Exercise prompt
Each line of the data must be given back verbatim, with pictures removed.

--- Supplied data ---

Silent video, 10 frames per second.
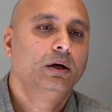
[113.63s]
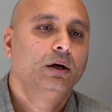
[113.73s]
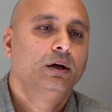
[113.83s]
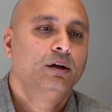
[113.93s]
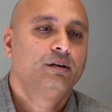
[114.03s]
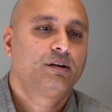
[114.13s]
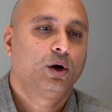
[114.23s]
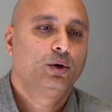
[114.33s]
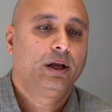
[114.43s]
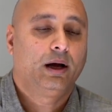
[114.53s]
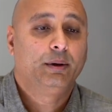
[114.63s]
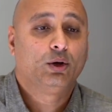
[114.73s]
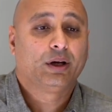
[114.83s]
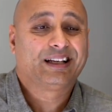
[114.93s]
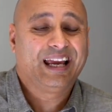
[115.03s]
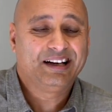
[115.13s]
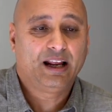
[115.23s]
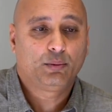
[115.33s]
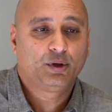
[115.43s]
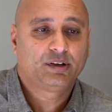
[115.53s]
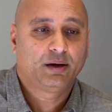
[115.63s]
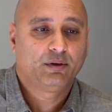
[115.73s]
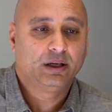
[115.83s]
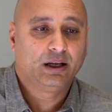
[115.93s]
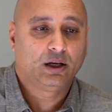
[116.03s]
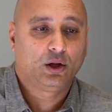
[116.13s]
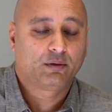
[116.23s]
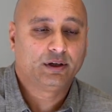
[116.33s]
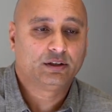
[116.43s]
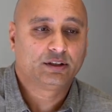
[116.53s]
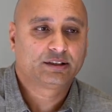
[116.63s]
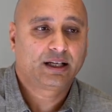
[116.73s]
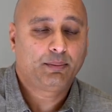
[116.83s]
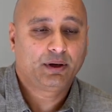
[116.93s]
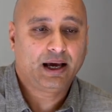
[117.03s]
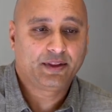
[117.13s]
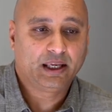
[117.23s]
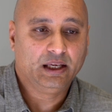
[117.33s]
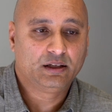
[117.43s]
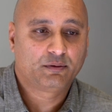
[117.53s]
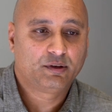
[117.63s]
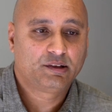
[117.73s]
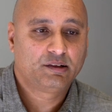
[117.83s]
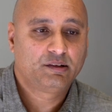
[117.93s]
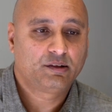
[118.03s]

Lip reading: So yeah, I mean, look, it can help you save a lot of interest. Couple of other key differences.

---

The answer
Silent video, 10 frames per second.
[113.63s]
[113.73s]
[113.83s]
[113.93s]
[114.03s]
[114.13s]
[114.23s]
[114.33s]
[114.43s]
[114.53s]
[114.63s]
[114.73s]
[114.83s]
[114.93s]
[115.03s]
[115.13s]
[115.23s]
[115.33s]
[115.43s]
[115.53s]
[115.63s]
[115.73s]
[115.83s]
[115.93s]
[116.03s]
[116.13s]
[116.23s]
[116.33s]
[116.43s]
[116.53s]
[116.63s]
[116.73s]
[116.83s]
[116.93s]
[117.03s]
[117.13s]
[117.23s]
[117.33s]
[117.43s]
[117.53s]
[117.63s]
[117.73s]
[117.83s]
[117.93s]
[118.03s]

Lip reading: So yeah, I mean, look, it can help you save a lot of interest. Couple of other key differences.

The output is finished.